(Stored items)
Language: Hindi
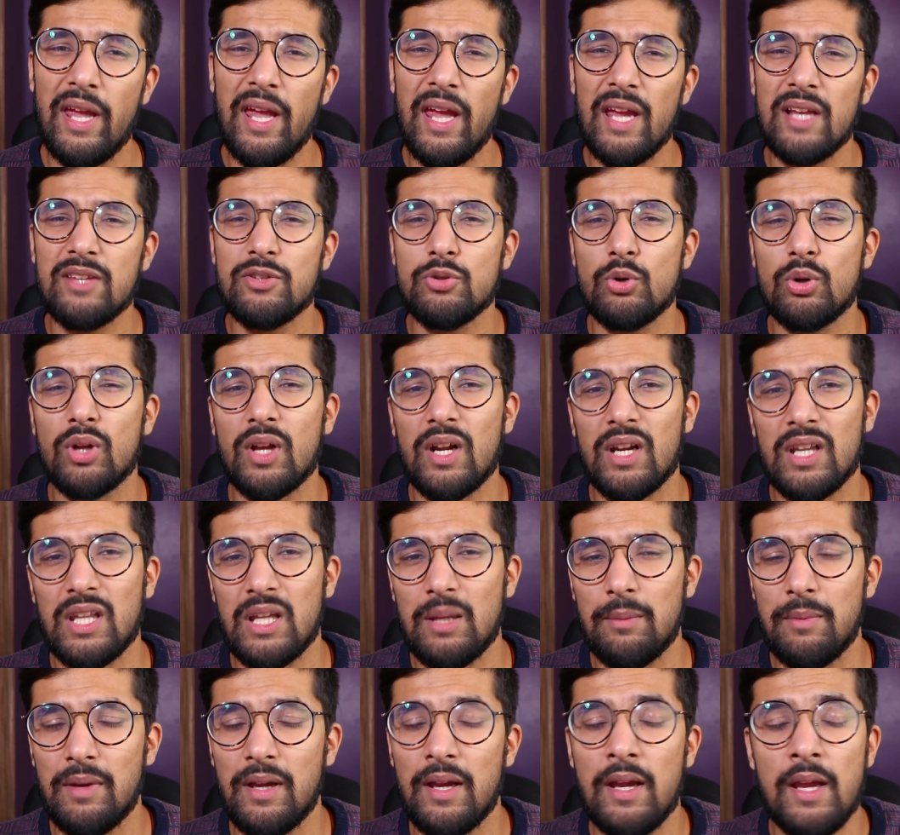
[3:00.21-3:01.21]
एकजुट
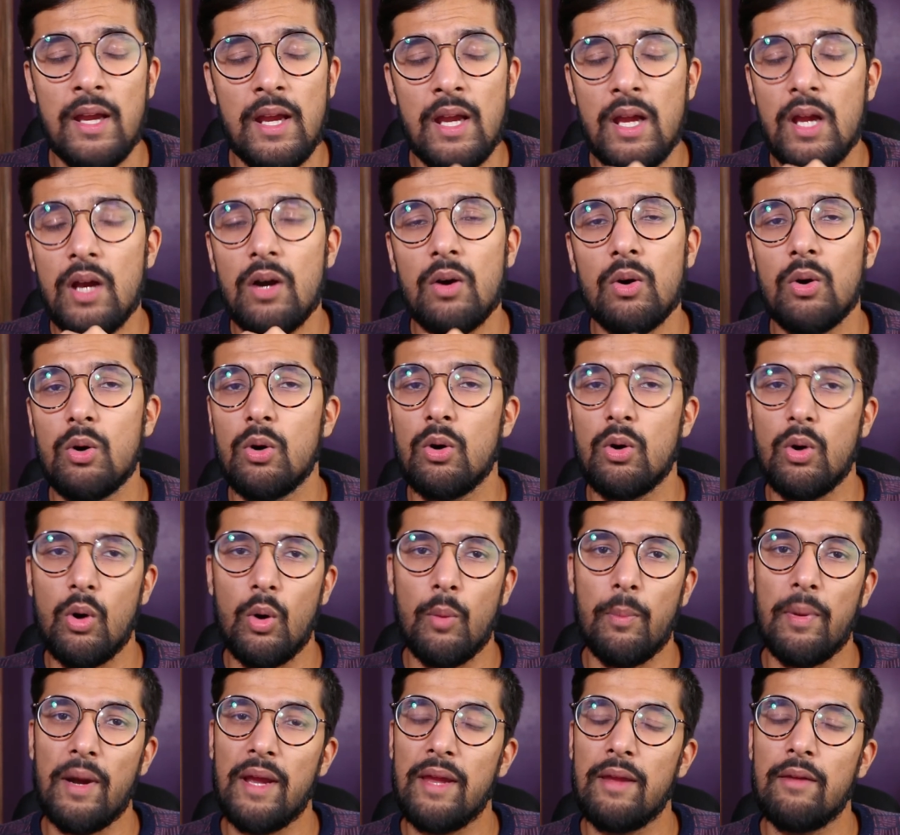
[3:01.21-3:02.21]
करने में
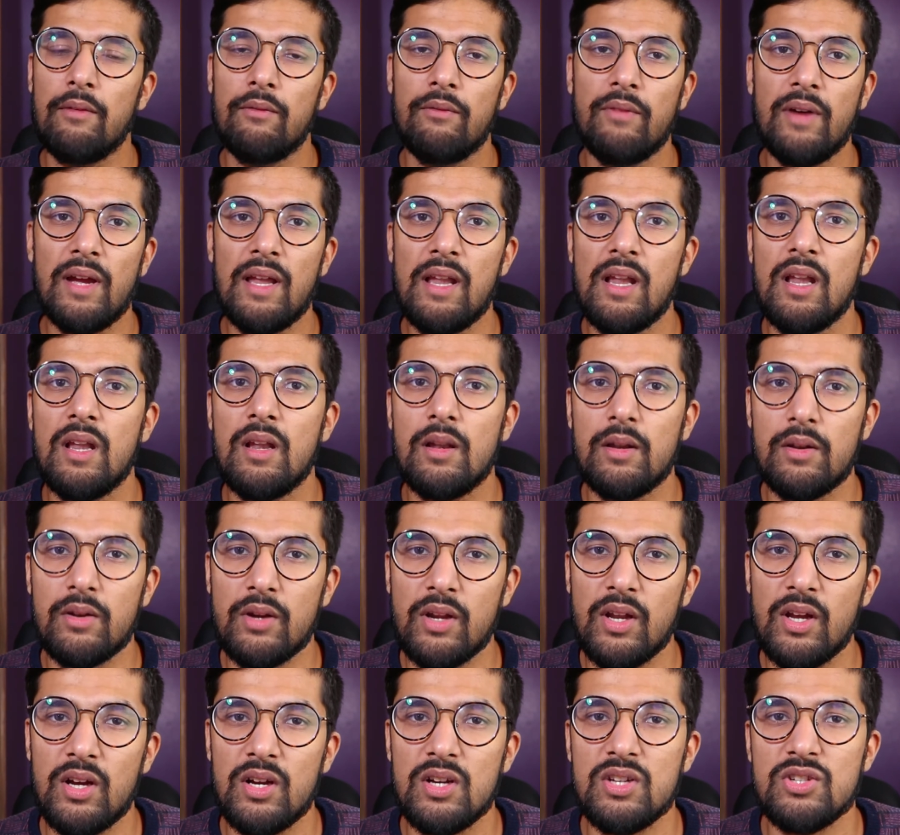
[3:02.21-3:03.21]
ओहो भाई वेल
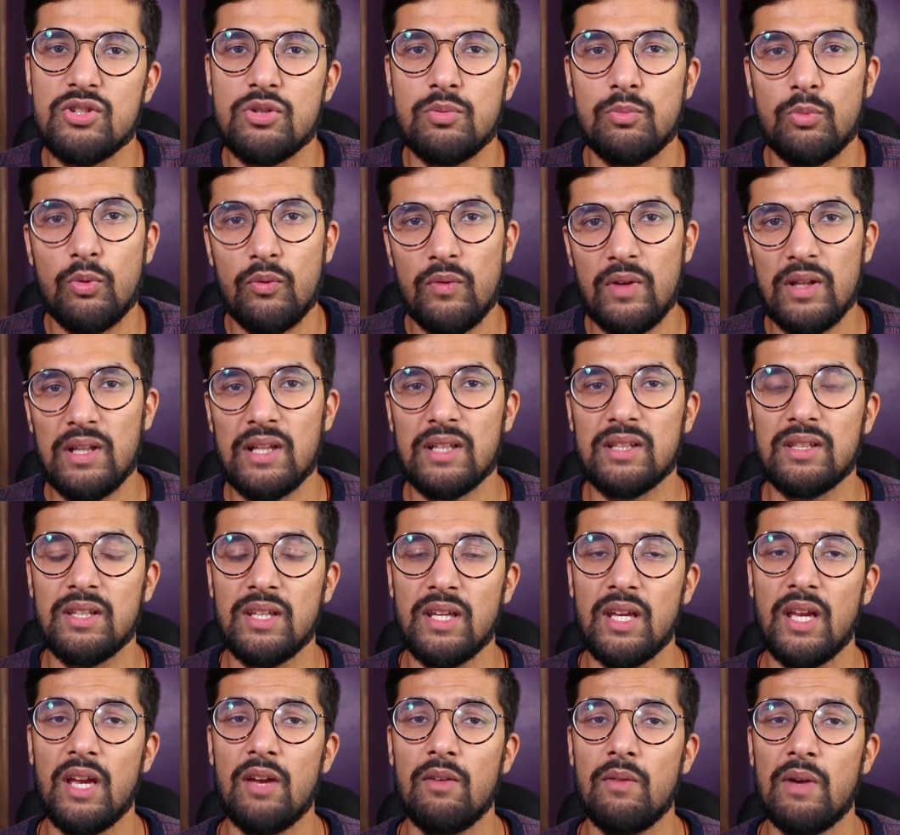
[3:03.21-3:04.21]
रिहर्स मूवी
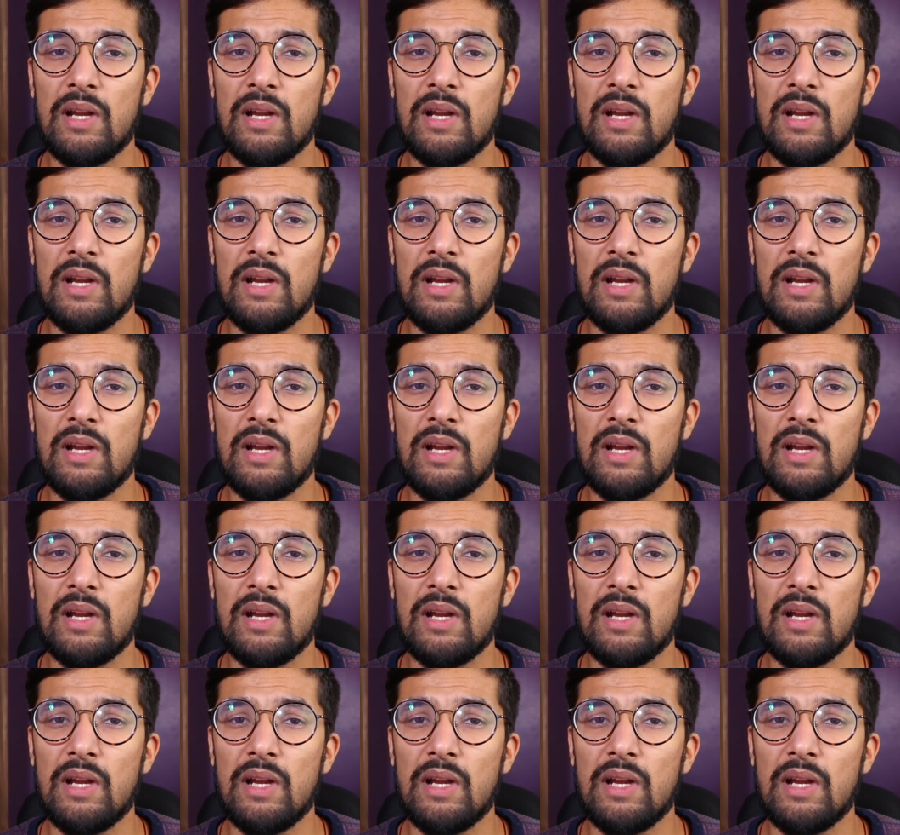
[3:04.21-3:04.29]
लगती है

▸ **What you should do**
Give the records again exactly, without pictures.

▸ **Your solution**
Language: Hindi
[3:00.21-3:01.21]
एकजुट
[3:01.21-3:02.21]
करने में
[3:02.21-3:03.21]
ओहो भाई वेल
[3:03.21-3:04.21]
रिहर्स मूवी
[3:04.21-3:04.29]
लगती है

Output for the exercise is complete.